Data -
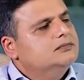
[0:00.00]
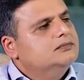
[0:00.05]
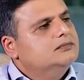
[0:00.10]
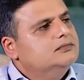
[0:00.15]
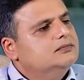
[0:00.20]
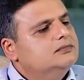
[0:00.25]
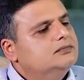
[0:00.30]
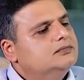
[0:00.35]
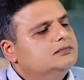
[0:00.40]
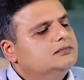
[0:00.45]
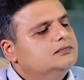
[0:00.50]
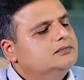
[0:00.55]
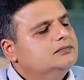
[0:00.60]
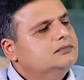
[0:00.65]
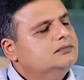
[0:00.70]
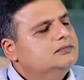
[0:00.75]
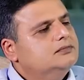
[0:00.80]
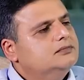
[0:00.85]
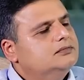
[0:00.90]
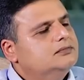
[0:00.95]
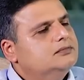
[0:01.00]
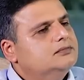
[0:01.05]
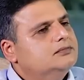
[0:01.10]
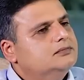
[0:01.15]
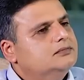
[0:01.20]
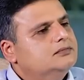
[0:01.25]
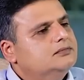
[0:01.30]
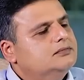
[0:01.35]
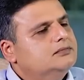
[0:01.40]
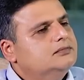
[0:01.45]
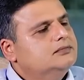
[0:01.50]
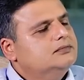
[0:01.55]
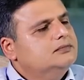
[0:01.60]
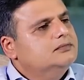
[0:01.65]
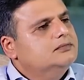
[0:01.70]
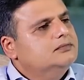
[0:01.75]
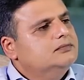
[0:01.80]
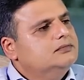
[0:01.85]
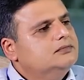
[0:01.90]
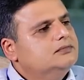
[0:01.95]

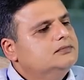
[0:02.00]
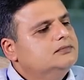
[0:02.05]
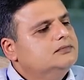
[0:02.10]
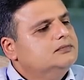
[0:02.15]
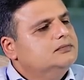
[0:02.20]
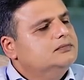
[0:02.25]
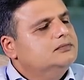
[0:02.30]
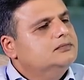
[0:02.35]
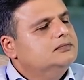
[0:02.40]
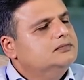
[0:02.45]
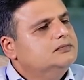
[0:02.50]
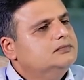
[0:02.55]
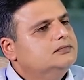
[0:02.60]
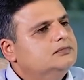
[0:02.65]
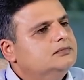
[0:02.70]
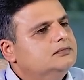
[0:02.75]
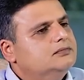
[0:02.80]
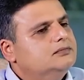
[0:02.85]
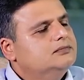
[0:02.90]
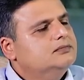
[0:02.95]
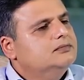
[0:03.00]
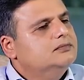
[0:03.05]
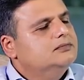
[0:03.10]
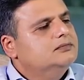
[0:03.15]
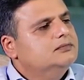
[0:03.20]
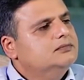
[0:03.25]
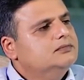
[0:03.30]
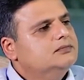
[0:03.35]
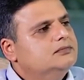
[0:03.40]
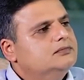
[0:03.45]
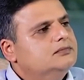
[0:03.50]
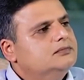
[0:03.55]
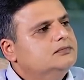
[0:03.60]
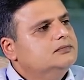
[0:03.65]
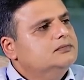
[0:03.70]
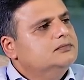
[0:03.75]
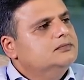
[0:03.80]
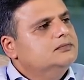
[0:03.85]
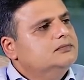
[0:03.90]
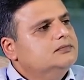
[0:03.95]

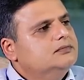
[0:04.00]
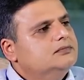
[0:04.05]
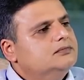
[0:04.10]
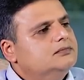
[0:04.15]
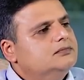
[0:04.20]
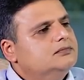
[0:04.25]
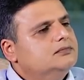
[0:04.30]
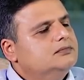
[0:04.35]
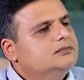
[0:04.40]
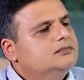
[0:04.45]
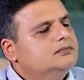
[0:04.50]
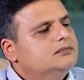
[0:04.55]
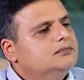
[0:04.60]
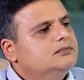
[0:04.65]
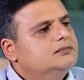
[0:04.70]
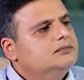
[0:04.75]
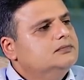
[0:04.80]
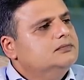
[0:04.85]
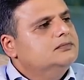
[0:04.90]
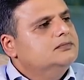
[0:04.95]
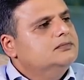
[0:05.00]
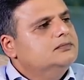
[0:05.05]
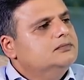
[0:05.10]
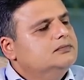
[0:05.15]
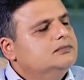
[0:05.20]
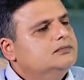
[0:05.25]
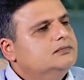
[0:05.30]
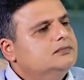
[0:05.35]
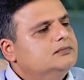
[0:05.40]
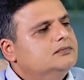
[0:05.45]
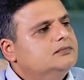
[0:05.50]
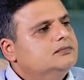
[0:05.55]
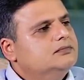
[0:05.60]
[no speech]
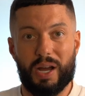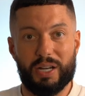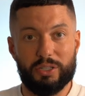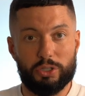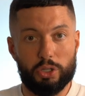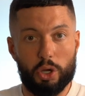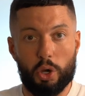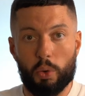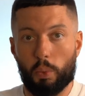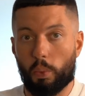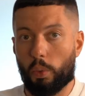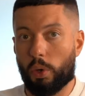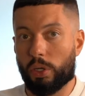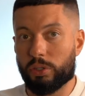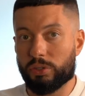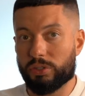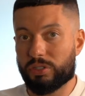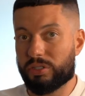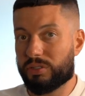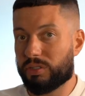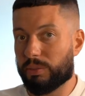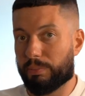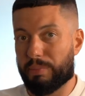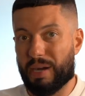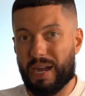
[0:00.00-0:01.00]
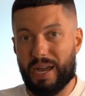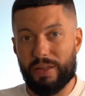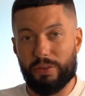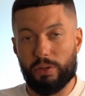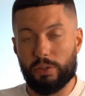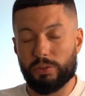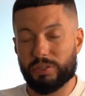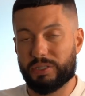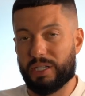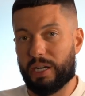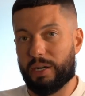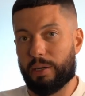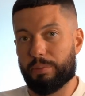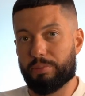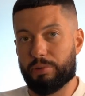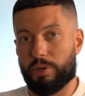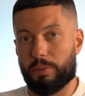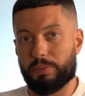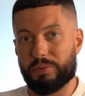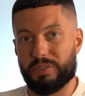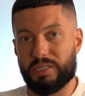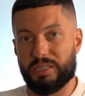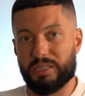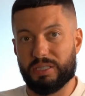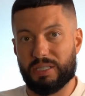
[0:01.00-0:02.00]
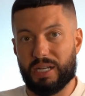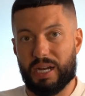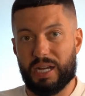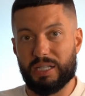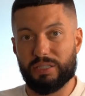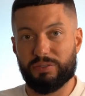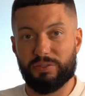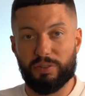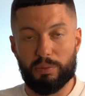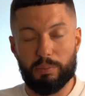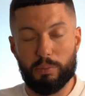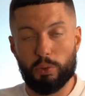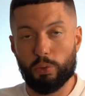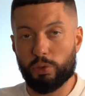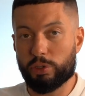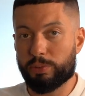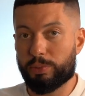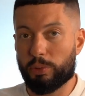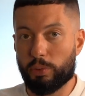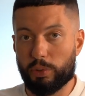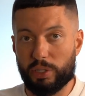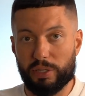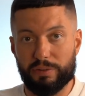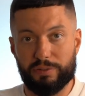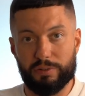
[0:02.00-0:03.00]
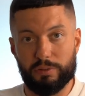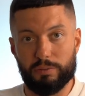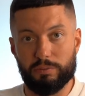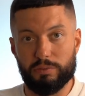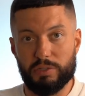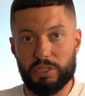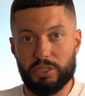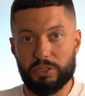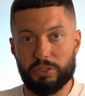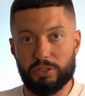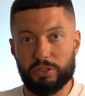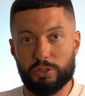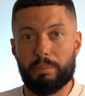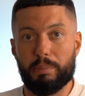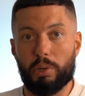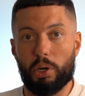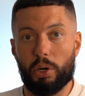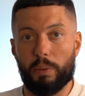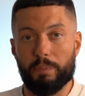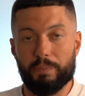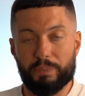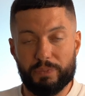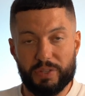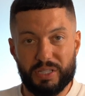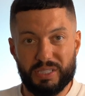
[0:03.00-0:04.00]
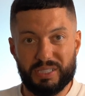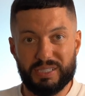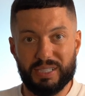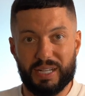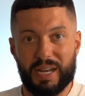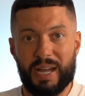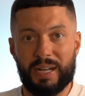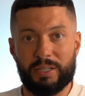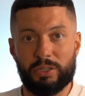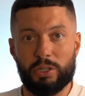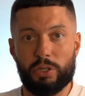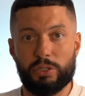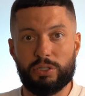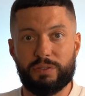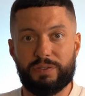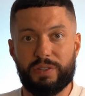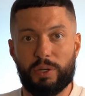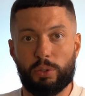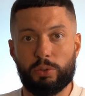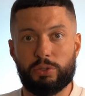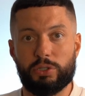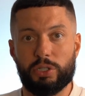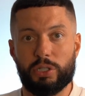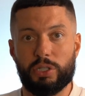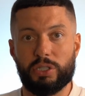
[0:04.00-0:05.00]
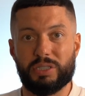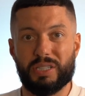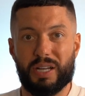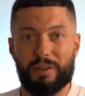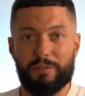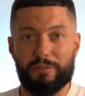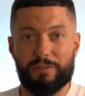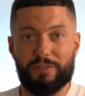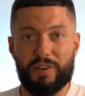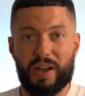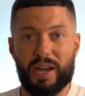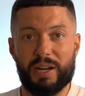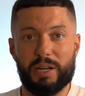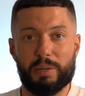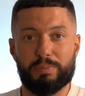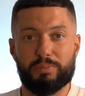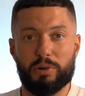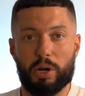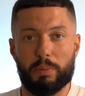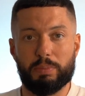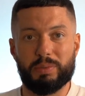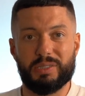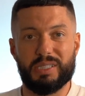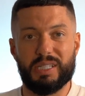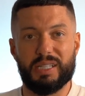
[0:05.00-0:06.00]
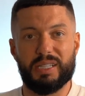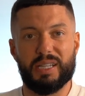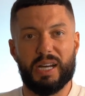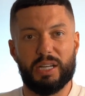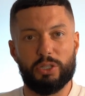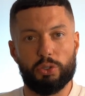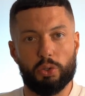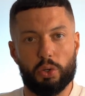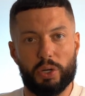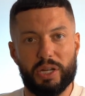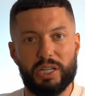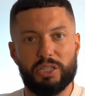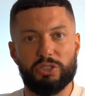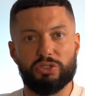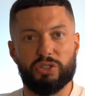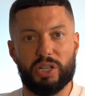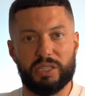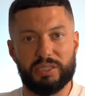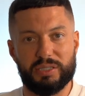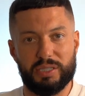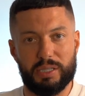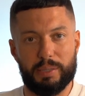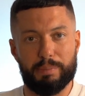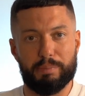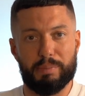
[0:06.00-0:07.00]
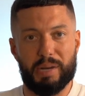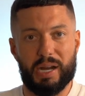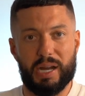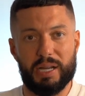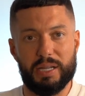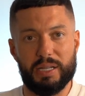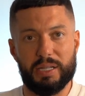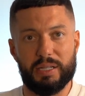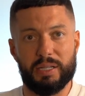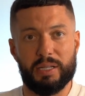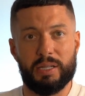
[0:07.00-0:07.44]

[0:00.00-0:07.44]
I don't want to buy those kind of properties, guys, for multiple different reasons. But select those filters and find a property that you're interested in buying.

What is needed -
Write out every line of the entries above exactly, and omit their pictures.

Reply to the task -
[0:00.00]
[0:00.05]
[0:00.10]
[0:00.15]
[0:00.20]
[0:00.25]
[0:00.30]
[0:00.35]
[0:00.40]
[0:00.45]
[0:00.50]
[0:00.55]
[0:00.60]
[0:00.65]
[0:00.70]
[0:00.75]
[0:00.80]
[0:00.85]
[0:00.90]
[0:00.95]
[0:01.00]
[0:01.05]
[0:01.10]
[0:01.15]
[0:01.20]
[0:01.25]
[0:01.30]
[0:01.35]
[0:01.40]
[0:01.45]
[0:01.50]
[0:01.55]
[0:01.60]
[0:01.65]
[0:01.70]
[0:01.75]
[0:01.80]
[0:01.85]
[0:01.90]
[0:01.95]

[0:02.00]
[0:02.05]
[0:02.10]
[0:02.15]
[0:02.20]
[0:02.25]
[0:02.30]
[0:02.35]
[0:02.40]
[0:02.45]
[0:02.50]
[0:02.55]
[0:02.60]
[0:02.65]
[0:02.70]
[0:02.75]
[0:02.80]
[0:02.85]
[0:02.90]
[0:02.95]
[0:03.00]
[0:03.05]
[0:03.10]
[0:03.15]
[0:03.20]
[0:03.25]
[0:03.30]
[0:03.35]
[0:03.40]
[0:03.45]
[0:03.50]
[0:03.55]
[0:03.60]
[0:03.65]
[0:03.70]
[0:03.75]
[0:03.80]
[0:03.85]
[0:03.90]
[0:03.95]

[0:04.00]
[0:04.05]
[0:04.10]
[0:04.15]
[0:04.20]
[0:04.25]
[0:04.30]
[0:04.35]
[0:04.40]
[0:04.45]
[0:04.50]
[0:04.55]
[0:04.60]
[0:04.65]
[0:04.70]
[0:04.75]
[0:04.80]
[0:04.85]
[0:04.90]
[0:04.95]
[0:05.00]
[0:05.05]
[0:05.10]
[0:05.15]
[0:05.20]
[0:05.25]
[0:05.30]
[0:05.35]
[0:05.40]
[0:05.45]
[0:05.50]
[0:05.55]
[0:05.60]
[no speech]
[0:00.00-0:01.00]
[0:01.00-0:02.00]
[0:02.00-0:03.00]
[0:03.00-0:04.00]
[0:04.00-0:05.00]
[0:05.00-0:06.00]
[0:06.00-0:07.00]
[0:07.00-0:07.44]

[0:00.00-0:07.44]
I don't want to buy those kind of properties, guys, for multiple different reasons. But select those filters and find a property that you're interested in buying.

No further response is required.